The configuration of this arm64 kernel is based on the arm64
defconfig. I only change the CONFIG_BLK_DEV_NBD from m to y and
specify a rootfs.cpio via CONFIG_INITRAMFS_SOURCE.

==== Platform information ====
The platform I used is the virt machine of ARM64 qemu (git tag: v9.0.0
). Below is the QEMU command.

$qemu_img \
        -M virt -cpu max -m 2G \
        -machine virtualization=true \
        -kernel $IMAGE \
        -netdev type=user,id=net0,hostfwd=tcp::7171-:22,hostfwd=tcp::7070-:23 \
        -device e1000e,netdev=net0,mac=52:54:00:12:35:03,bus=pcie.0 \
        -gdb tcp::1234 \
        -nographic \
        -device virtio-iommu-pci \
        -smp 4

==== Disk content information ====
I used Yocto poky (commit 13078ea23ffea) to generate all the contents
of the disk.
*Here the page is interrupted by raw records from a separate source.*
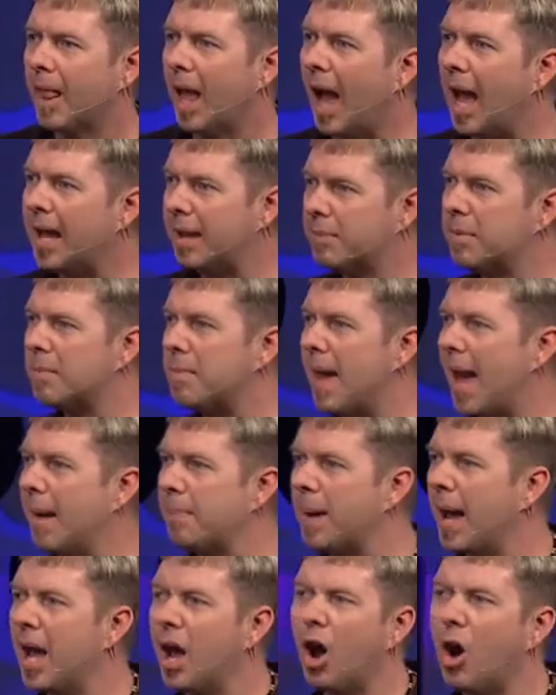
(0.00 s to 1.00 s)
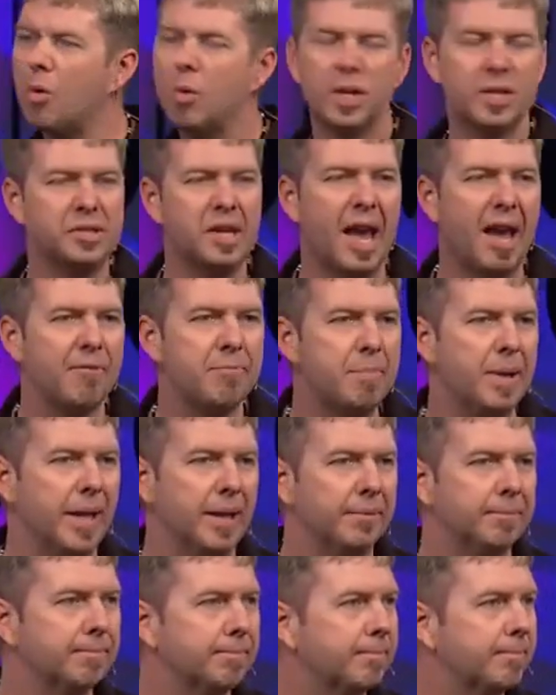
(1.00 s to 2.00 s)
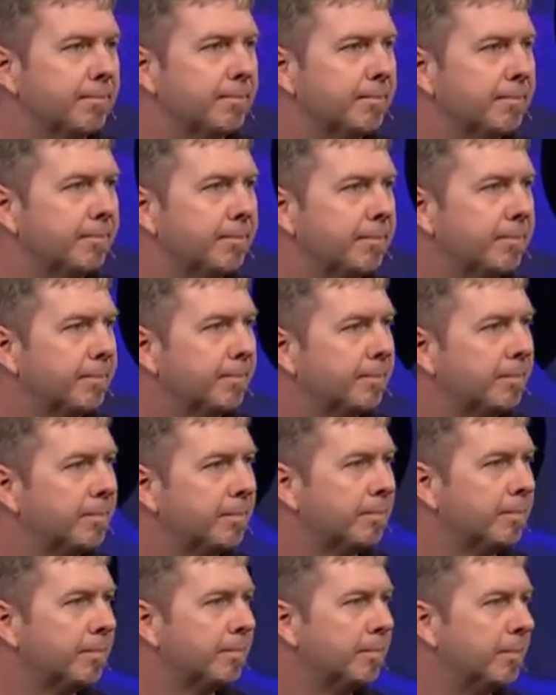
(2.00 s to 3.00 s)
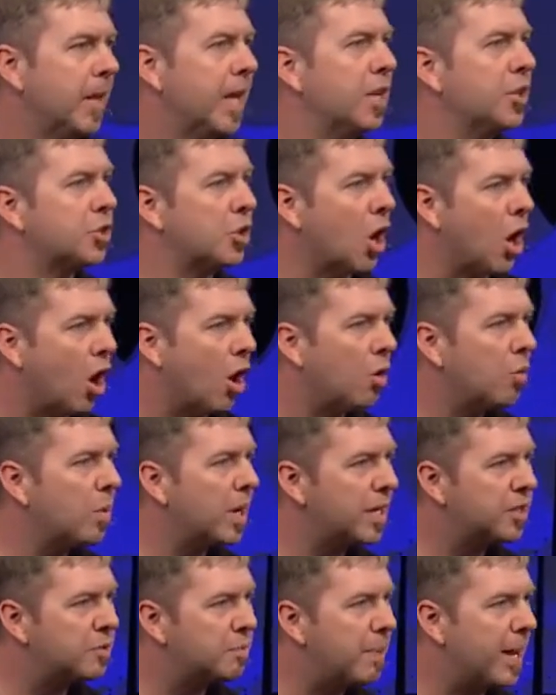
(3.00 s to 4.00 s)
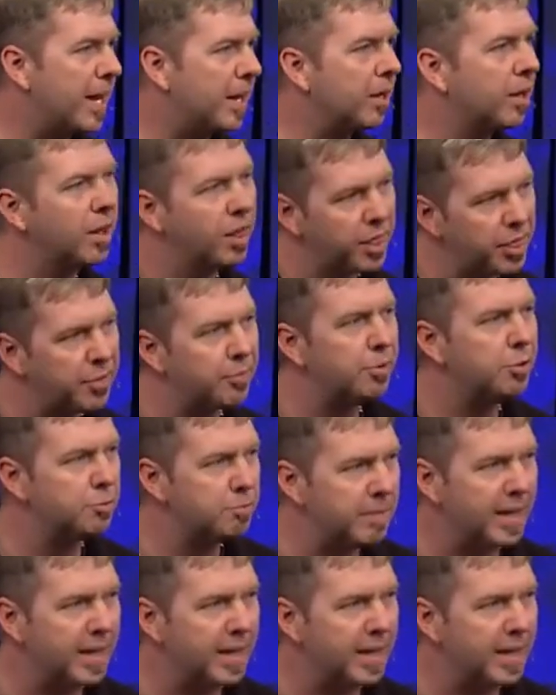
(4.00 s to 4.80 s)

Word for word: I am the map. I always have been. It has always been through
I refer this website
https://learn.arm.com/learning-paths/embedded-systems/yocto_qemu/yocto_build/
to build it.

Because the default setting of poky does not include stress-ng, I made
the following changes to include stress-ng.
https://github.com/VincentZWC/HDD_NBD_issue/blob/main/core-image-full-cmdline-qemuarm64.rootfs-20240510025944.ext4.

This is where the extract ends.